- Theatrical release poster by Renato Casaro
- Directed by: Pál Sándor
- Written by: Alfredo Gionotti
- Produced by: Jacopo Capanna
- Starring: Marcello Mastroianni Hanna Schygulla Alessandra Martines
- Cinematography: Elemér Ragályi
- Edited by: Nino Baragli
- Music by: Armando Trovajoli
- Release date: 1988;
- Running time: 95 minutes
- Country: Hungary
- Language: Hungarian

= Miss Arizona (1988 film) =

1988 film

Miss Arizona is a 1988 Hungarian drama film directed by Pál Sándor.

==Cast==
- Marcello Mastroianni as Sandor Rozsnyai
- Hanna Schygulla as Mitzi Stein
- Alessandra Martines as Marta
- Urbano Barberini as Stanley
- Augusto Poderosi as German officer
- Sándor Zsótér as Andras
- Matteo Rocchietta as young Andras
- Juli Básti as Eva
- Dorottya Udvaros as Zsuzsa
- Gyula Szabó as Rozsnyai (voice)
- Mária Varga as Mitzi (voice)
- Kati Kovács as Mitzi (singing voice)
- Anna Fehér as Marta (voice)
- János Csernák as Stanley (voice)
- Berta Domínguez D. (as Berta Domínguez)
- Hédi Temessy as Berta Domínguez (voice)
- Pál Mácsai as German officer (voice)
- Luigi Lucci as Sandor Rozsnyai at 6 years old
- Matteo Rocchietta as Sandor Rozsnyai at 12 years old

==Plot==
A low born Roman Catholic Hungarian girl from a big family lives in poverty. She met and married a rich Jewish man, Mr Rozsnyai and they established a famous elite night club in 1931.

The world war changed everything. Their son committed suicide. After the German occupation of Hungary in March 1944, Mr Rozsnyai hid away but he was found and taken away by some corrupt Gestapo officers. Ms Rozsnyai tried to intercede, but was told that there was nothing they could do for her.

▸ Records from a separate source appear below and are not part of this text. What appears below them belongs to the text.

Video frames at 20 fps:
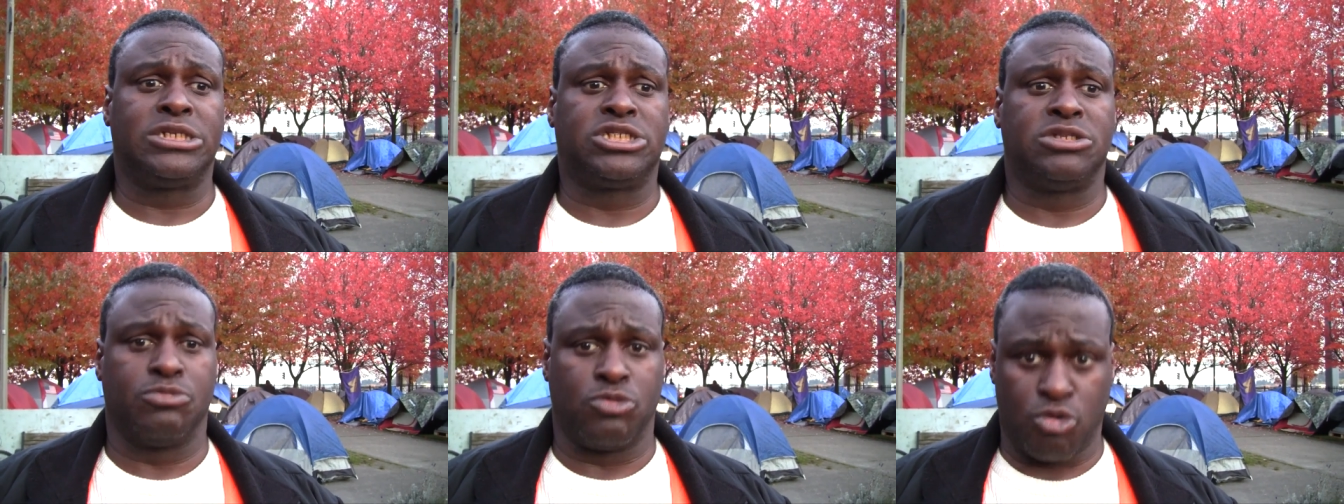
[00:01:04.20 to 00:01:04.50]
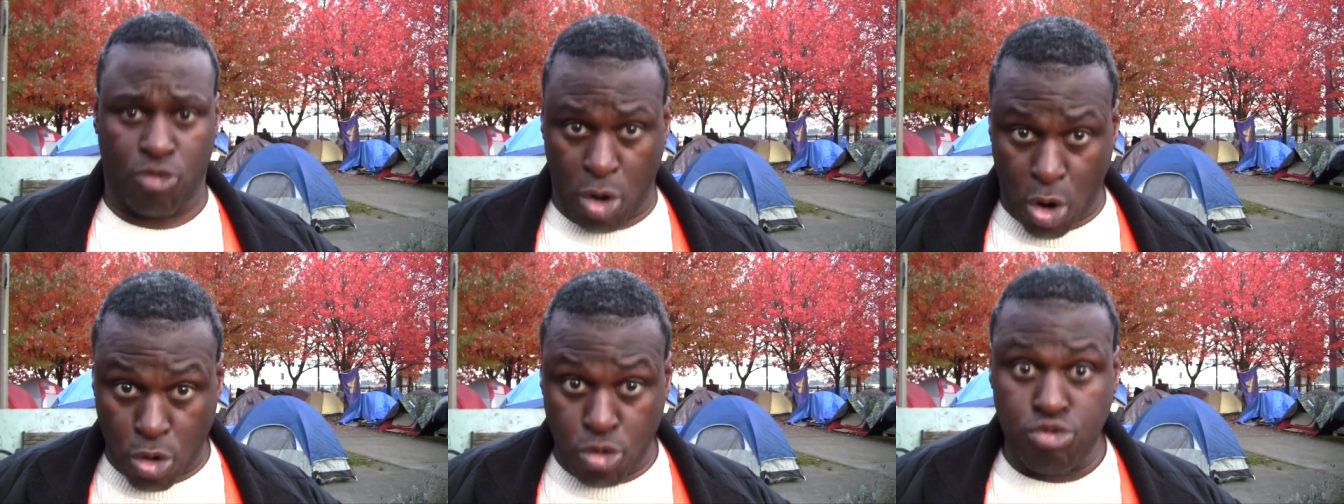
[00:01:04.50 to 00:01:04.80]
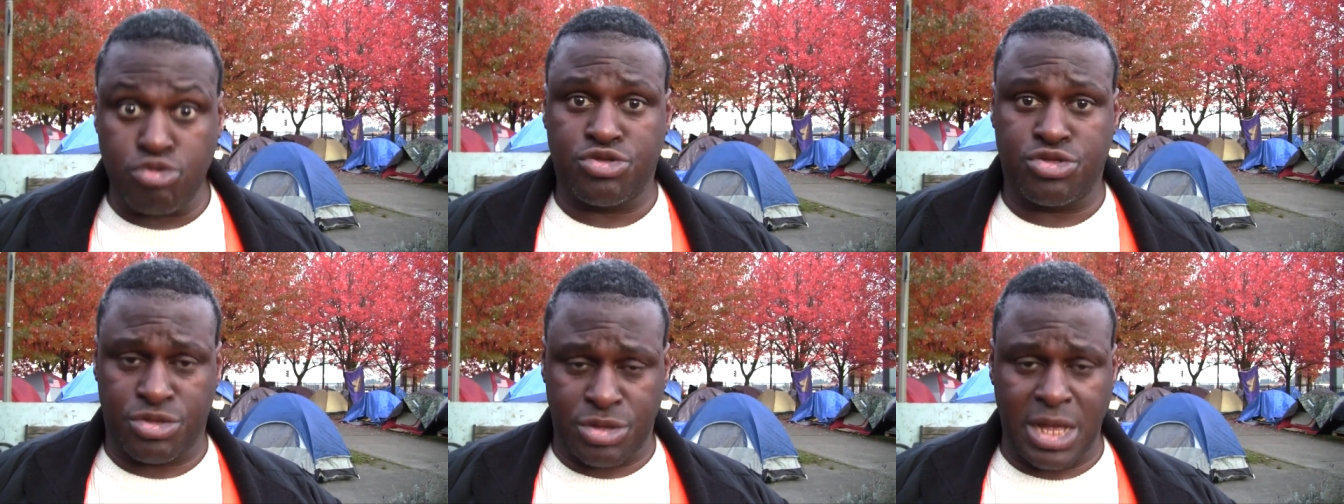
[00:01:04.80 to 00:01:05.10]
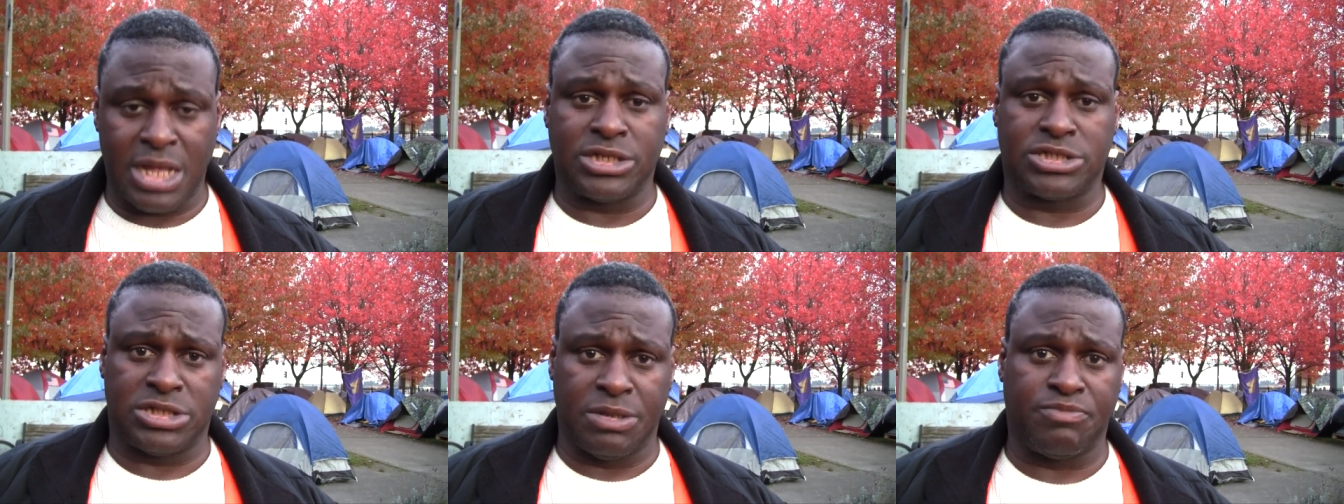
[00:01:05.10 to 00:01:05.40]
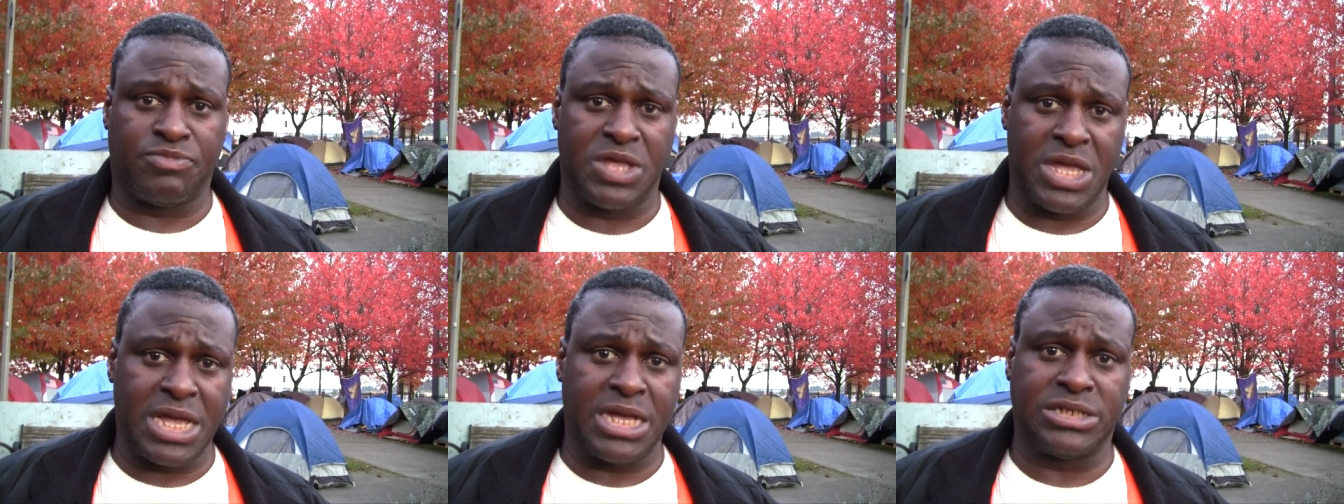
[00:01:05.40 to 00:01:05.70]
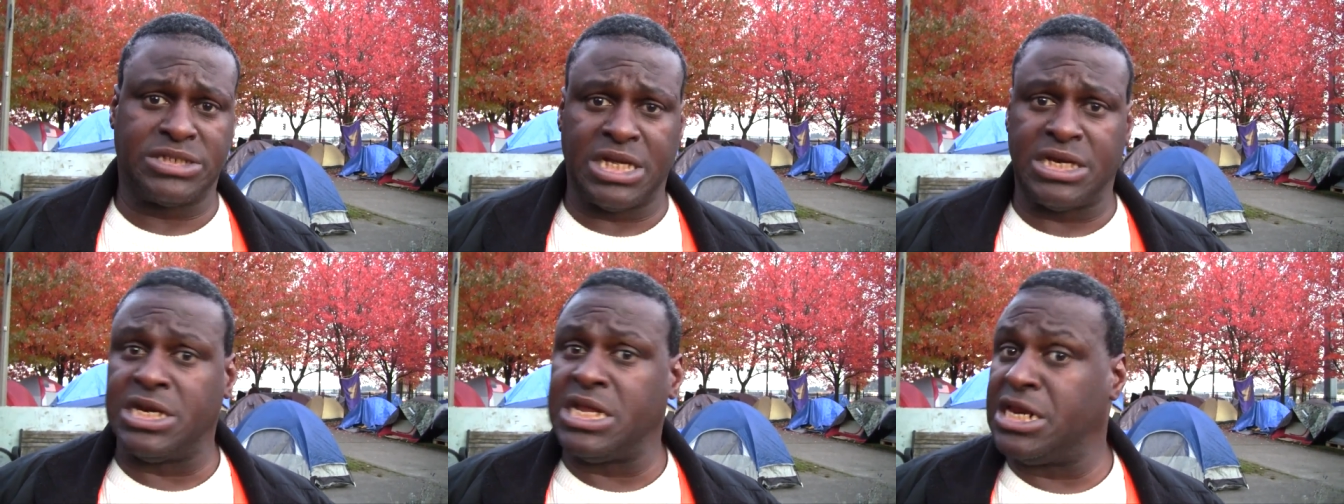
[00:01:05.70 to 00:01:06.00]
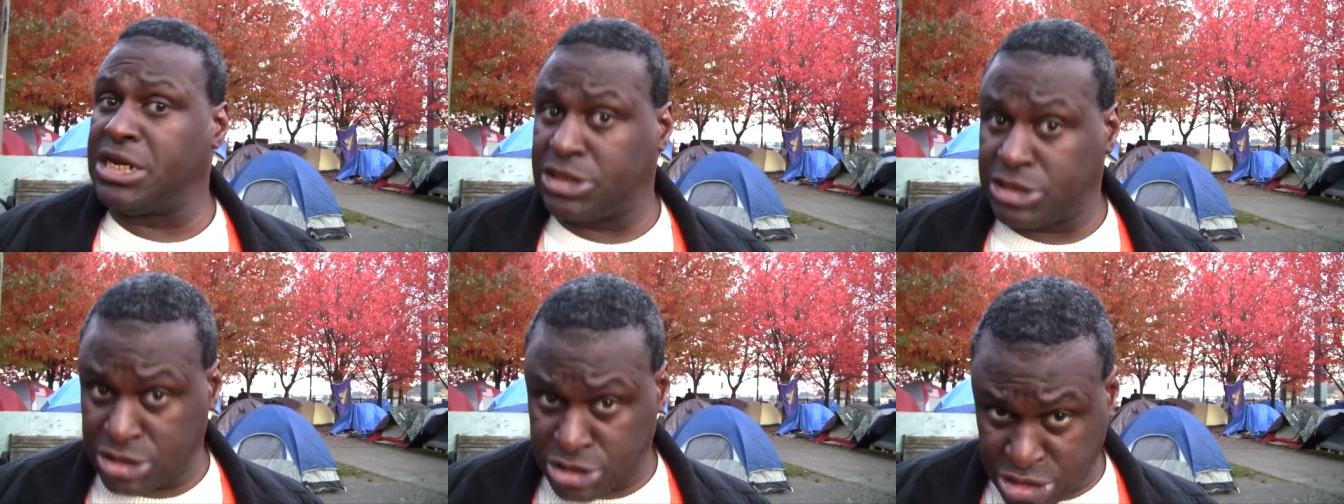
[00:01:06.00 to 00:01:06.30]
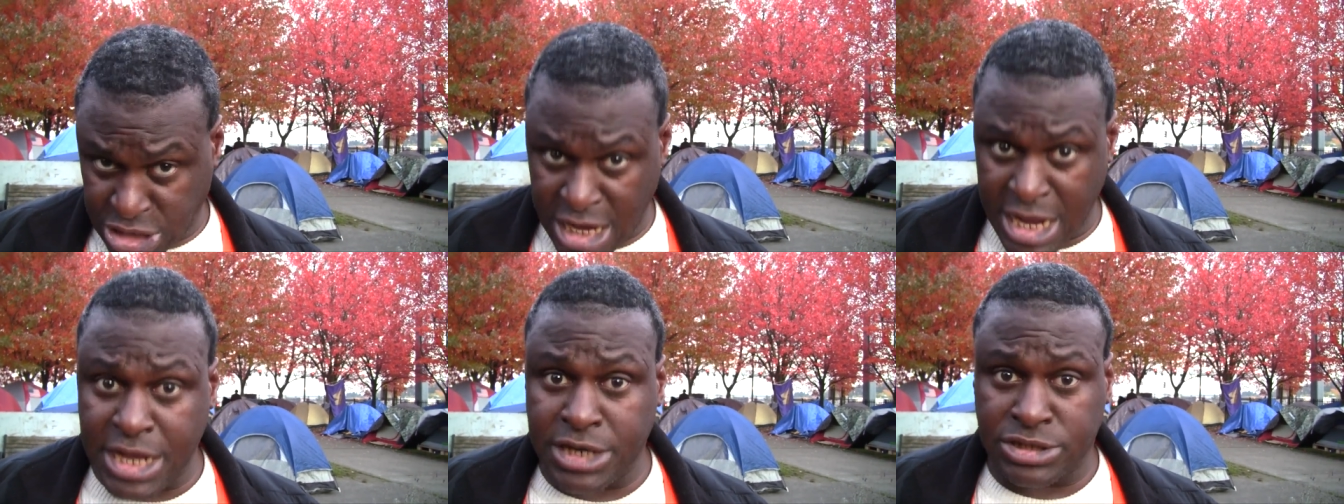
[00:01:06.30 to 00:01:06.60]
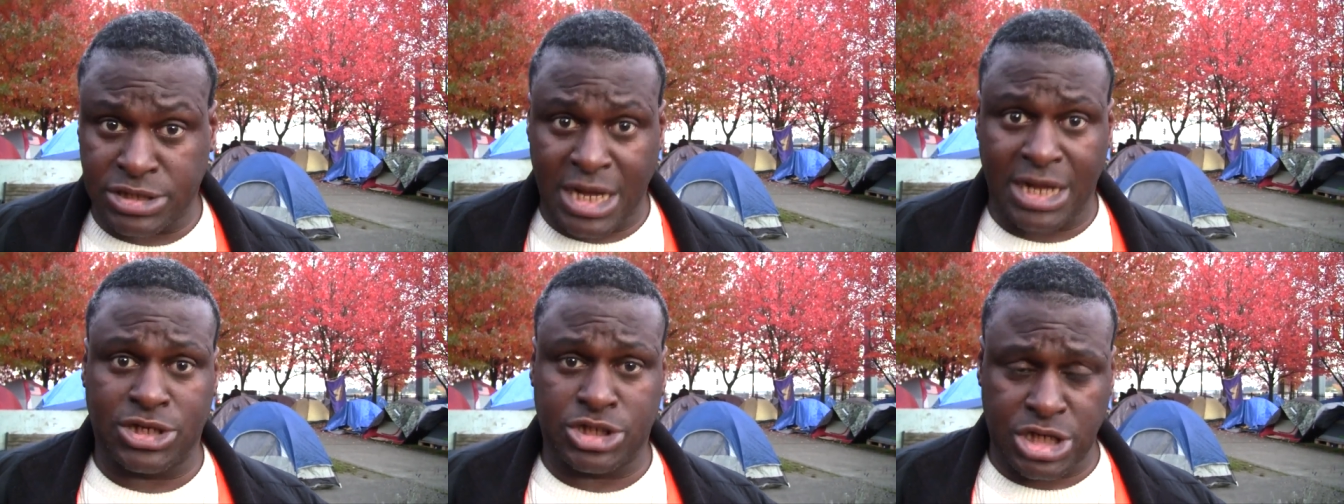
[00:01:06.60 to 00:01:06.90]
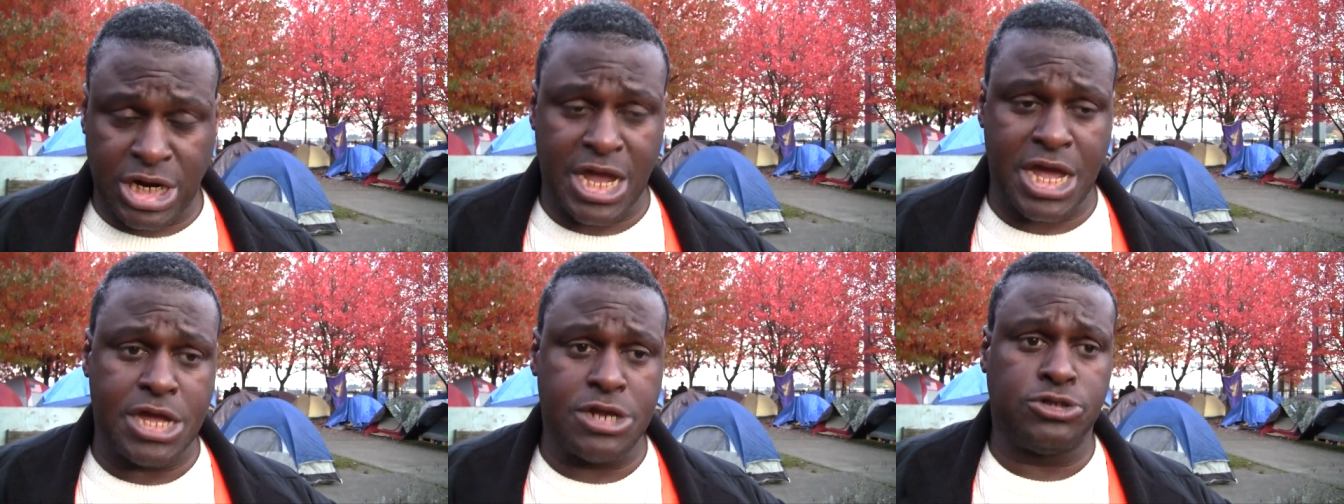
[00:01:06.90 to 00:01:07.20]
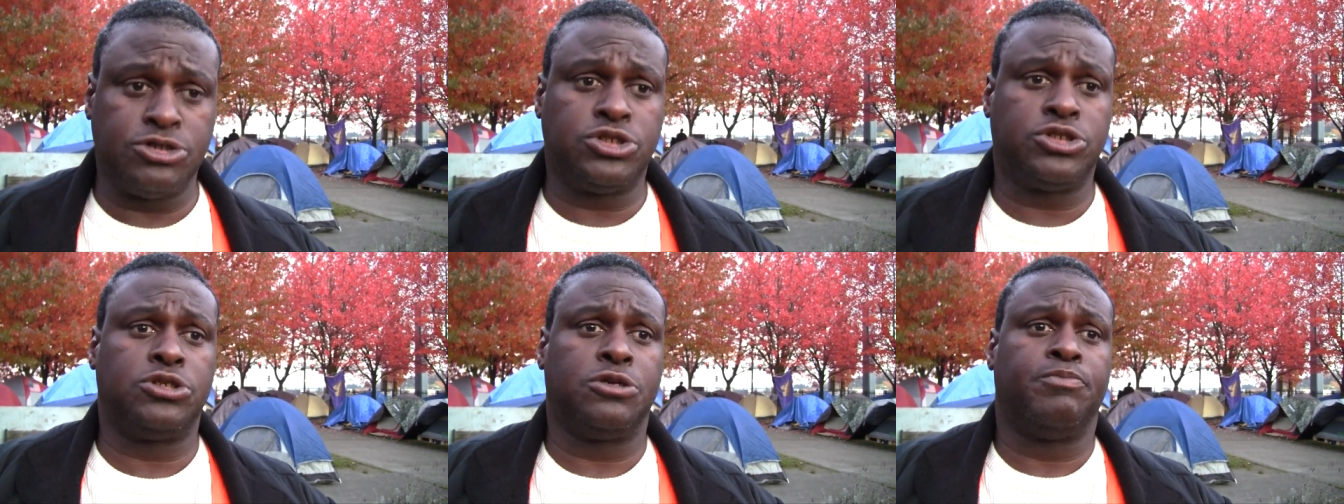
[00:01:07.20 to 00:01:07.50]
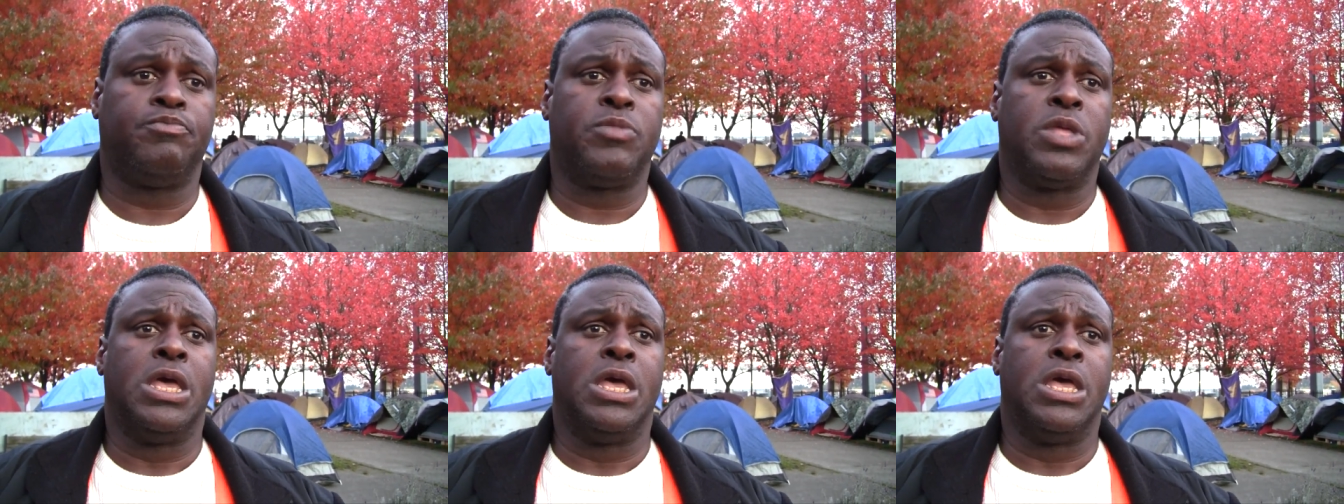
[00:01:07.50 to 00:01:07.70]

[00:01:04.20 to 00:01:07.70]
some growth and some things that needed to change got changed.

Mrs Rozsnyai then turned to her exdaughter-in-law, "La Belle" Márta Mázik, who in the meantime had a relationship with a German officer named Wilhelm. La Belle Marta promised to do his best and she went back to Ms Rozsnyai with the news that one of Wilhelm's friends could intervene on her behalf. He asked her to prepare her jewelry and valuables and get into the car that the Germans were sending, so she would be in a safe place with her husband. The car arrived at the agreed time, and Mrs Rozsnyai entered it. She was never seen alive again...

==Critical reception==
Dan Pavlides of All Movie Guide said that the film had "uneven editing in places suggests that a lot of film ended up on the cutting-room floor."